→ Activity: Keep the wording of every entry exactly as it is while leaving the pictures out of your copy.
::::::::::
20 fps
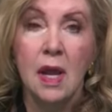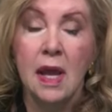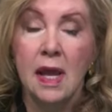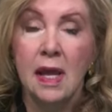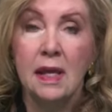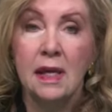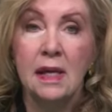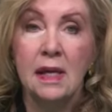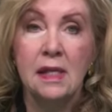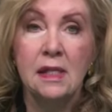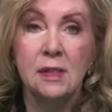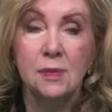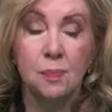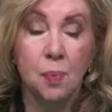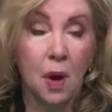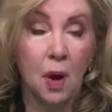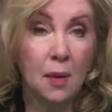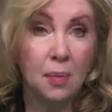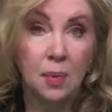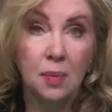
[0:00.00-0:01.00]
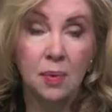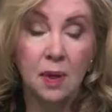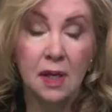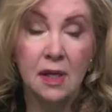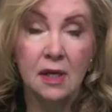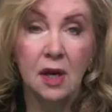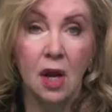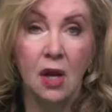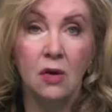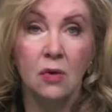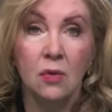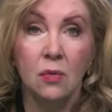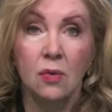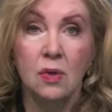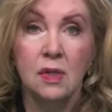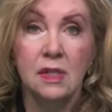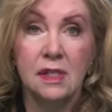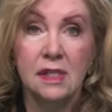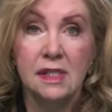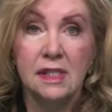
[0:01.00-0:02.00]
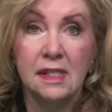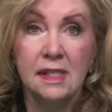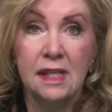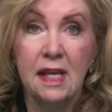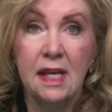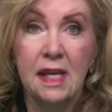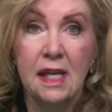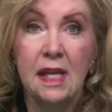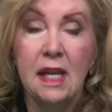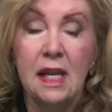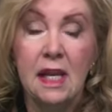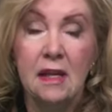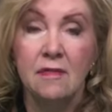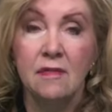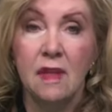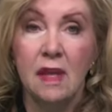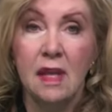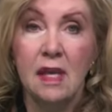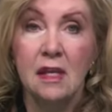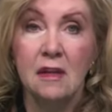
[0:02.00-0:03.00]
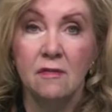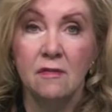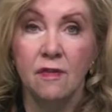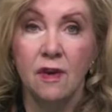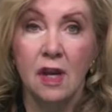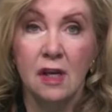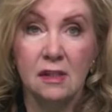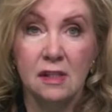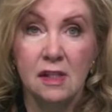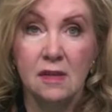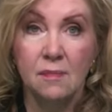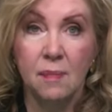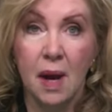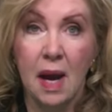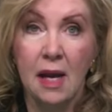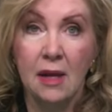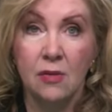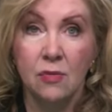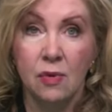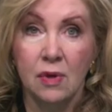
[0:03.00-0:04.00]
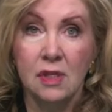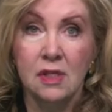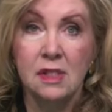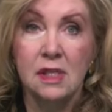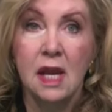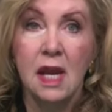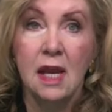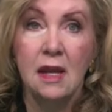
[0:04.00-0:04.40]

and he's probably not going to see the influx of migrants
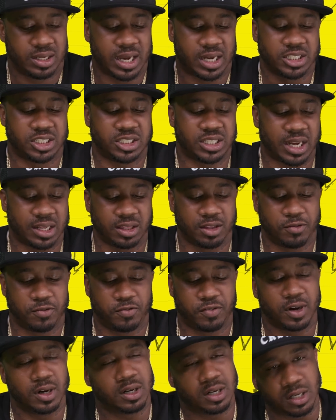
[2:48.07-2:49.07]
Got shot the
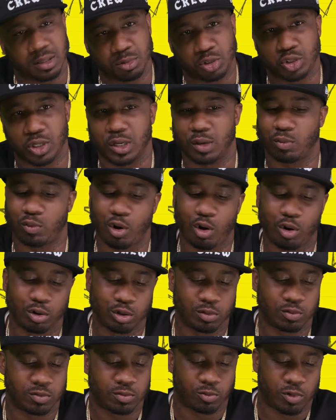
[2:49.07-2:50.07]
up trying to
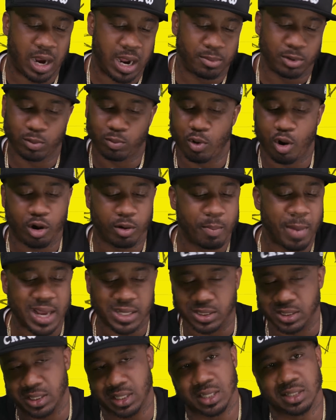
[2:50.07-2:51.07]
rob the wrong
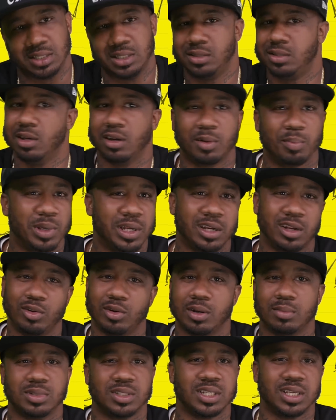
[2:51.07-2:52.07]
Mexicans. He took me there, you
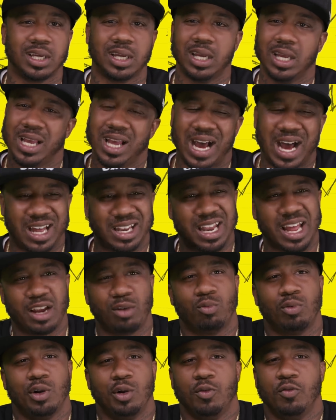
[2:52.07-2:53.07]
know what I'm saying? I
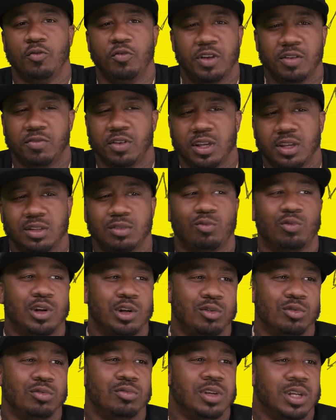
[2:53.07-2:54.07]
like real vivid,
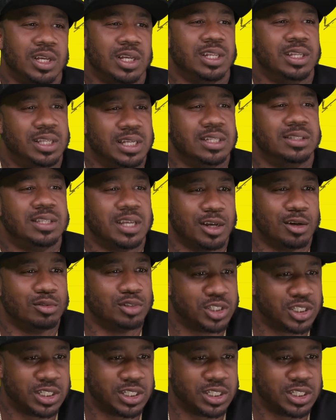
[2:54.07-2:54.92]
real detailed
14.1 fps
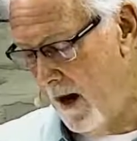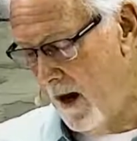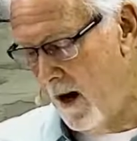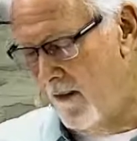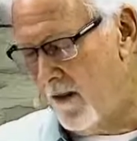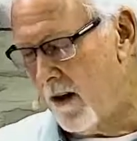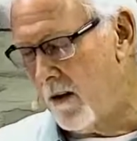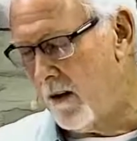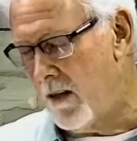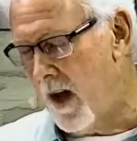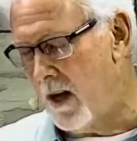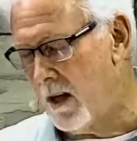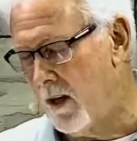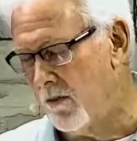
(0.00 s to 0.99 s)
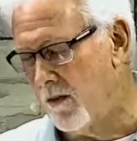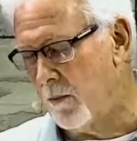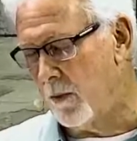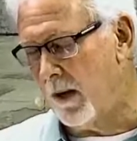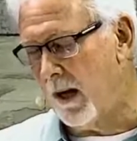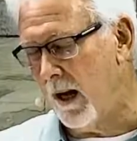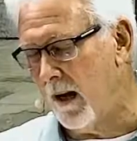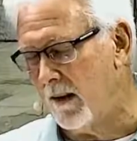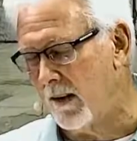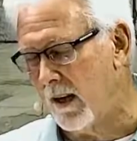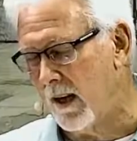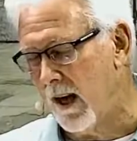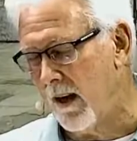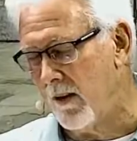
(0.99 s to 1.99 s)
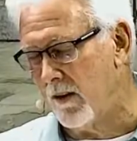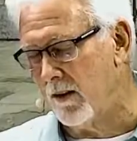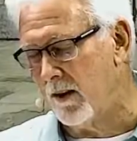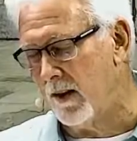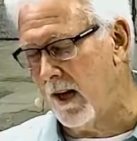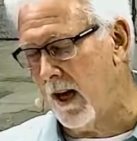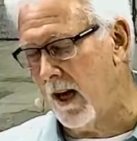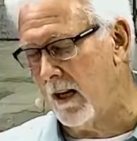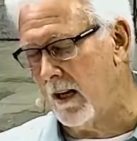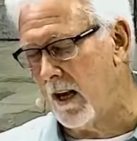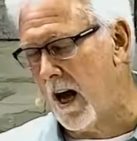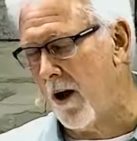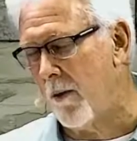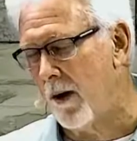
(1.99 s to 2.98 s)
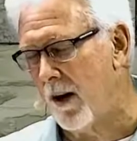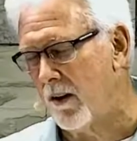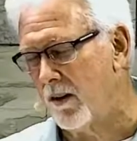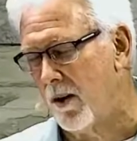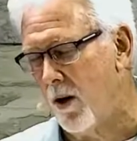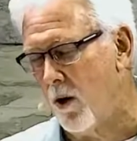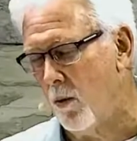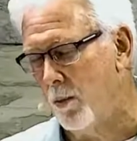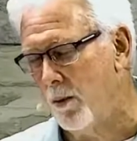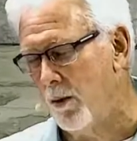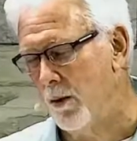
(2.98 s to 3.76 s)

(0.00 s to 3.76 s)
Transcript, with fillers: Father, thank you for bringing us together today and allowing us to open your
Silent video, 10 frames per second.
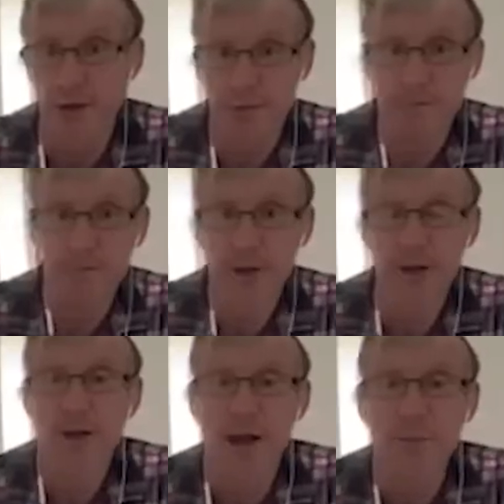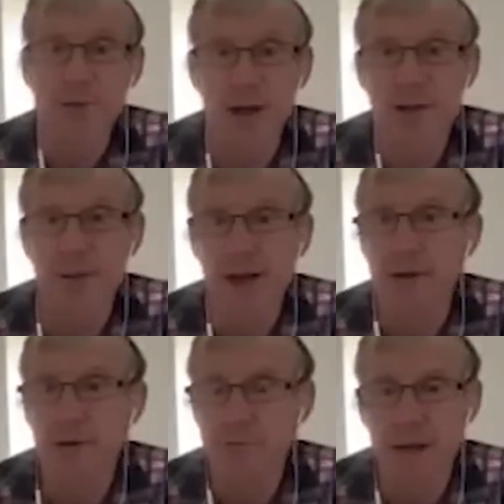kept alive and then
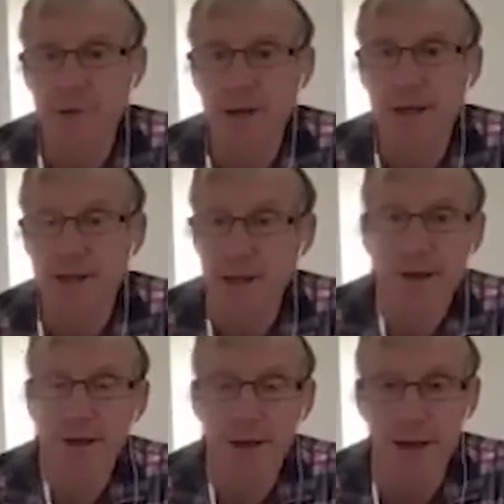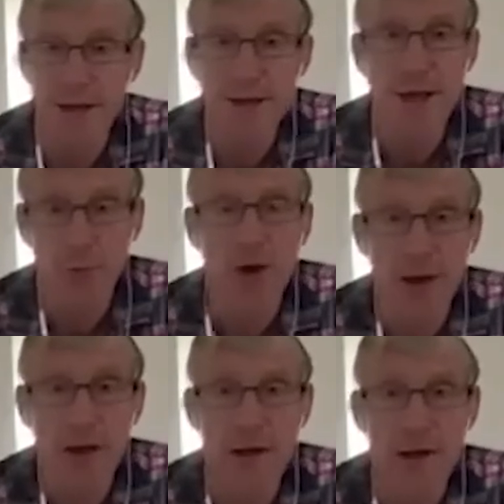re-released. And is it wildlife
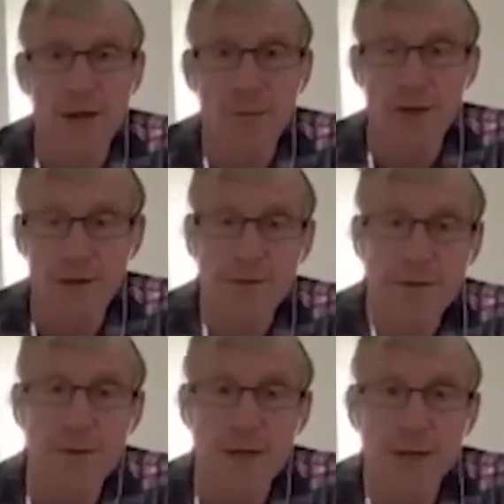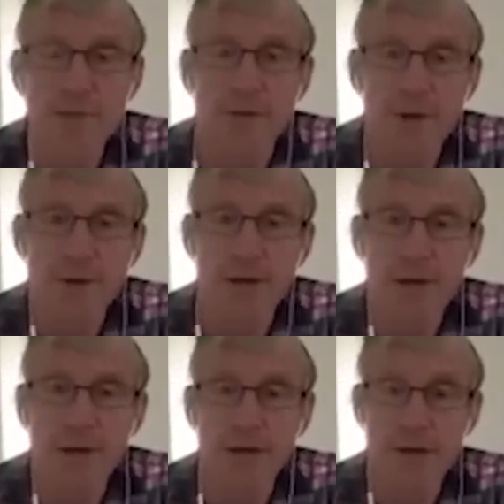then when you see them the following
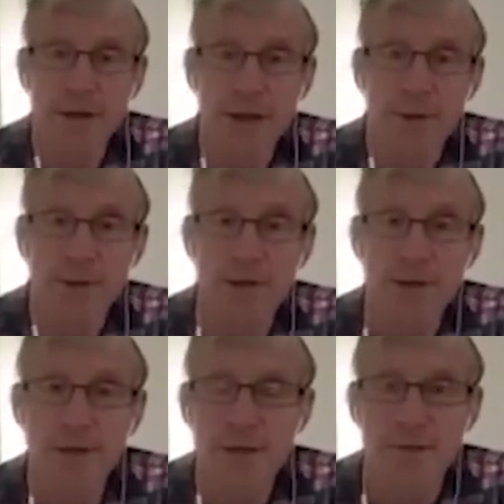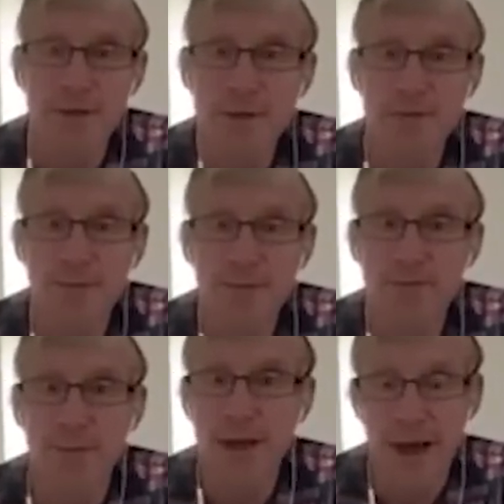year? Because these are just
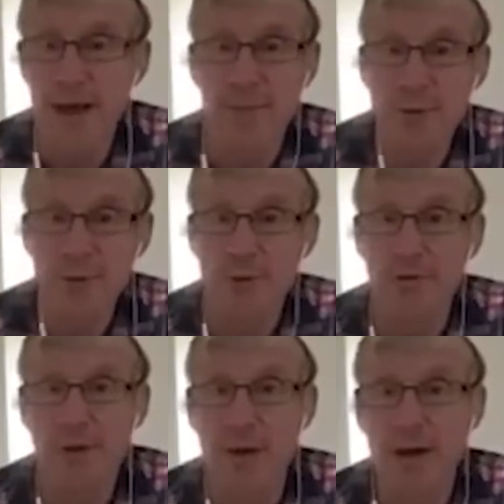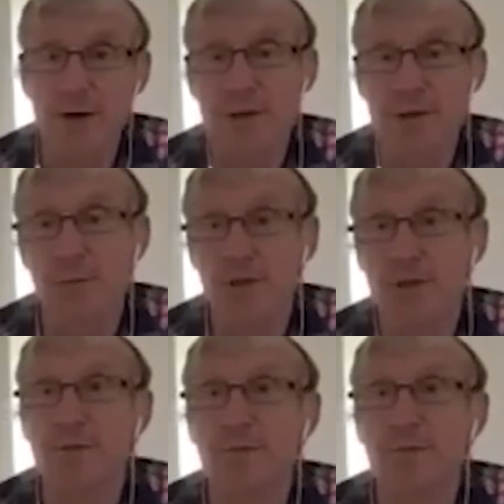animals that have come out of someone's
::::::::::
→ Output for this task:
20 fps
[0:00.00-0:01.00]
[0:01.00-0:02.00]
[0:02.00-0:03.00]
[0:03.00-0:04.00]
[0:04.00-0:04.40]

and he's probably not going to see the influx of migrants
[2:48.07-2:49.07]
Got shot the
[2:49.07-2:50.07]
up trying to
[2:50.07-2:51.07]
rob the wrong
[2:51.07-2:52.07]
Mexicans. He took me there, you
[2:52.07-2:53.07]
know what I'm saying? I
[2:53.07-2:54.07]
like real vivid,
[2:54.07-2:54.92]
real detailed
14.1 fps
(0.00 s to 0.99 s)
(0.99 s to 1.99 s)
(1.99 s to 2.98 s)
(2.98 s to 3.76 s)

(0.00 s to 3.76 s)
Transcript, with fillers: Father, thank you for bringing us together today and allowing us to open your
Silent video, 10 frames per second.
kept alive and then
re-released. And is it wildlife
then when you see them the following
year? Because these are just
animals that have come out of someone's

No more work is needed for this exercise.